Utrophin, an autosomal homologue of dystrophin, has been suggested as a possible therapeutic replacement of dystrophin in Duchenne or Becker muscular dystrophies (DMD/BMD). We have undertaken this study to examine the expression of utrophin in the skeletal muscle of dystrophin-deficient cats, a spontaneous animal model for dystrophinopathy. Dystrophin was normal in size, but very low in quantity by immunohistochemistry and Western blot. Utrophin was heterogeneously overexpressed at extrajunctional sarcolemma of regenerating muscle fibers, as defined by overexpression of the myogenic markers: vimentin, desmin, and developmental isoform of myosin heavy chain (MHCd). Muscle regeneration occurred in 6 stages as assessed by fiber size, and immunolabeling of desmin, vimentin, and MHCd. Differential developmental patterns of utrophin, alpha-sarcoglycan, and beta-dystroglycan expression were seen with an increase followed by a decrease and with changes in their respective location. These results suggest that utrophin is a regeneration-associated protein. It can functionally replace dystrophin in anchoring dystrophin-associated proteins (DAPs). However, the expression of utrophin and its anchored DAPs is restricted to the period of muscle regeneration and tends to decrease in late stages. This study therefore suggests a novel role of utrophin during skeletal muscle regeneration.

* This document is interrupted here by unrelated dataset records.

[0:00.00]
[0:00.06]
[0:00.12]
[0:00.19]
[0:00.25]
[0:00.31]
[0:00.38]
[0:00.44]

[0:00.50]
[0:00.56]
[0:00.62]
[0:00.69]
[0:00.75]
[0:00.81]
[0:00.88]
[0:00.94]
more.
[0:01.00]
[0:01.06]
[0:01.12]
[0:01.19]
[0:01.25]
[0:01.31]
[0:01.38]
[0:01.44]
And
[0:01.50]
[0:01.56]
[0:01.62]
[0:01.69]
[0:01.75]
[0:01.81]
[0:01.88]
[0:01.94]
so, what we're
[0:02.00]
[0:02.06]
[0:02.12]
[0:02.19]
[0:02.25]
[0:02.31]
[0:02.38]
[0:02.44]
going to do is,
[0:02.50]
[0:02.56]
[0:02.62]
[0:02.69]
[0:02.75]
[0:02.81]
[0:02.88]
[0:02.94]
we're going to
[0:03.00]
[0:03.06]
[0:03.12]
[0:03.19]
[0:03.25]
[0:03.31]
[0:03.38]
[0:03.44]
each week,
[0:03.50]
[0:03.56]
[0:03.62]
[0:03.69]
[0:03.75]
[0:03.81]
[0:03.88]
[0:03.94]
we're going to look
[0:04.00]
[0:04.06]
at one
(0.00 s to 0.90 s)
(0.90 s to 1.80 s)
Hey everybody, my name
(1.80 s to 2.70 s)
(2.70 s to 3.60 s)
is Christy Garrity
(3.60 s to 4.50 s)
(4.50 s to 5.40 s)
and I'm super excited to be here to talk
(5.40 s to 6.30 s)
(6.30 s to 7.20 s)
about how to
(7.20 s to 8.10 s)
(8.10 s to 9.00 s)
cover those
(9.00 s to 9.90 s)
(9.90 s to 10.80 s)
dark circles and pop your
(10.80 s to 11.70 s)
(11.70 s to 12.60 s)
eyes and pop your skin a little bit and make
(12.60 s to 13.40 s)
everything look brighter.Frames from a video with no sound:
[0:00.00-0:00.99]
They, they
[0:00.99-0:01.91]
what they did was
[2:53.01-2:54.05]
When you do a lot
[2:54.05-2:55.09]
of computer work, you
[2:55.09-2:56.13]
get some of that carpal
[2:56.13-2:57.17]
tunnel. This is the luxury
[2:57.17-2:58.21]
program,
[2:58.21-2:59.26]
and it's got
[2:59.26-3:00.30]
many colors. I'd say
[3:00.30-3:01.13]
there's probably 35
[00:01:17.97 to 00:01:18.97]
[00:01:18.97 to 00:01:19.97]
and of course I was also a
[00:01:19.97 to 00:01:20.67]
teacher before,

抗肌萎缩蛋白的常染色体同源物——肌养蛋白,被认为可能是杜兴氏或贝克氏肌营养不良症(DMD/BMD)中抗肌萎缩蛋白的治疗性替代物。我们开展了这项研究,以检测肌养蛋白在抗肌萎缩蛋白缺陷猫骨骼肌中的表达,该猫是抗肌萎缩蛋白病的自发性动物模型。通过免疫组织化学和蛋白质印迹法检测发现,抗肌萎缩蛋白大小正常,但数量极低。肌养蛋白在再生肌纤维的肌膜外节段呈异质性过表达,这由生肌标志物波形蛋白、结蛋白和肌球蛋白重链发育异构体(MHCd)的过表达来定义。根据纤维大小以及结蛋白、波形蛋白和MHCd的免疫标记评估,肌肉再生分为6个阶段。肌养蛋白、α-肌聚糖和β-肌营养不良聚糖的表达呈现出不同的发育模式,先是增加,随后减少,且各自的位置也发生了变化。这些结果表明,肌养蛋白是一种与再生相关的蛋白。它在锚定抗肌萎缩蛋白相关蛋白(DAPs)方面可在功能上替代抗肌萎缩蛋白。然而,肌养蛋白及其锚定的DAPs的表达仅限于肌肉再生期,且在后期趋于减少。因此,本研究揭示了肌养蛋白在骨骼肌再生过程中的新作用。